The flag of the now distinctive orange colour and the three words “Every Child Matters” has grown in use and recognition following the first discovery last month in Kamloops of unmarked graves at the location of a former residential school for Indigenous children.
The decision, reached at the July 6 council meeting, follows the three flags there now — the Canadian, B.C. and Houston flags — being lowered to half mast for approximately one week following news that more than 200 unmarked graves had been found in the area of a former Indian residential school in Kamloops.
At the same time, the council has passed a motion to investigate the possibility of flying a Wet’suwet’en flag, also in front of the District’s administration office.
Speaking to the idea of flying the two flags, mayor Shane Brienen, who introduced the subject at the July 6 meeting, said it was important for the District to recognize the impact and history of Indigenous residential schools in the country.
“We did fly the flags at half mast when the discoveries were made,” he noted of the District’s move at the end of June in which the flags were lowered for an hour for each unmarked grave found in Kamloops.
And the prospect of flying a Wet’suwet’en flag in front of the District’s administration offices is a step toward recognizing all peoples of all communities in the area, Brienen said.

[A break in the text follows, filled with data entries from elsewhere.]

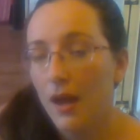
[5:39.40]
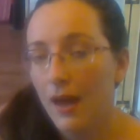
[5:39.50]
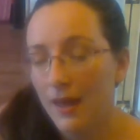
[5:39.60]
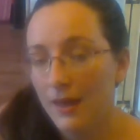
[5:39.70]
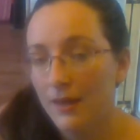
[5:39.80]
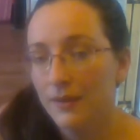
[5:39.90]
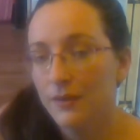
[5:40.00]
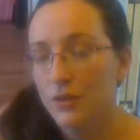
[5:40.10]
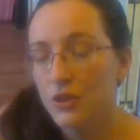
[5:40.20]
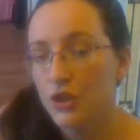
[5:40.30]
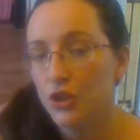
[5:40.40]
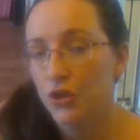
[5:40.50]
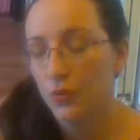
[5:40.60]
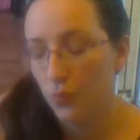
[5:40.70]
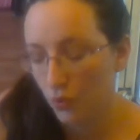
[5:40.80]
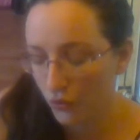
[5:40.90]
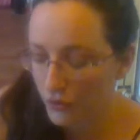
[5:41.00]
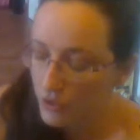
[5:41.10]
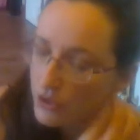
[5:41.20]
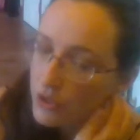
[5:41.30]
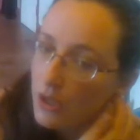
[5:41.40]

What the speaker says: and you want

“We’re trying to move forward and this is one way of doing that,” he said. “We are neighbours, this is a path, one step at a time.”
While an “Every Child Matters” flag may be easily ordered, the council is reaching out to two Wet’suwet’en entities for guidance about flying a Wet’suwet’en flag.
One of those entities is the Wet’suwet’en First Nation, formerly the Broman Lake Band, whose territory is in the Houston area stretching east toward Burns Lake, while the other is the Office of Wet’suwet’en Chiefs which provides social services and which works on fishing and forestry projects either by itself or in partnership with various companies. It is also the prime contact between governments and companies on resource and governance matters.
Contact with both respects the elected leadership structure of the Wet’suwet’en First Nation and the hereditary leadership structure of the Office of Wet’suwet’en Chiefs, explained District of Houston chief administrative officer Gerald Pinchbeck.
As of last week, the District had not heard from either the Wet’suwet’en First Nation or the Office of Wet’suwet’en Chiefs.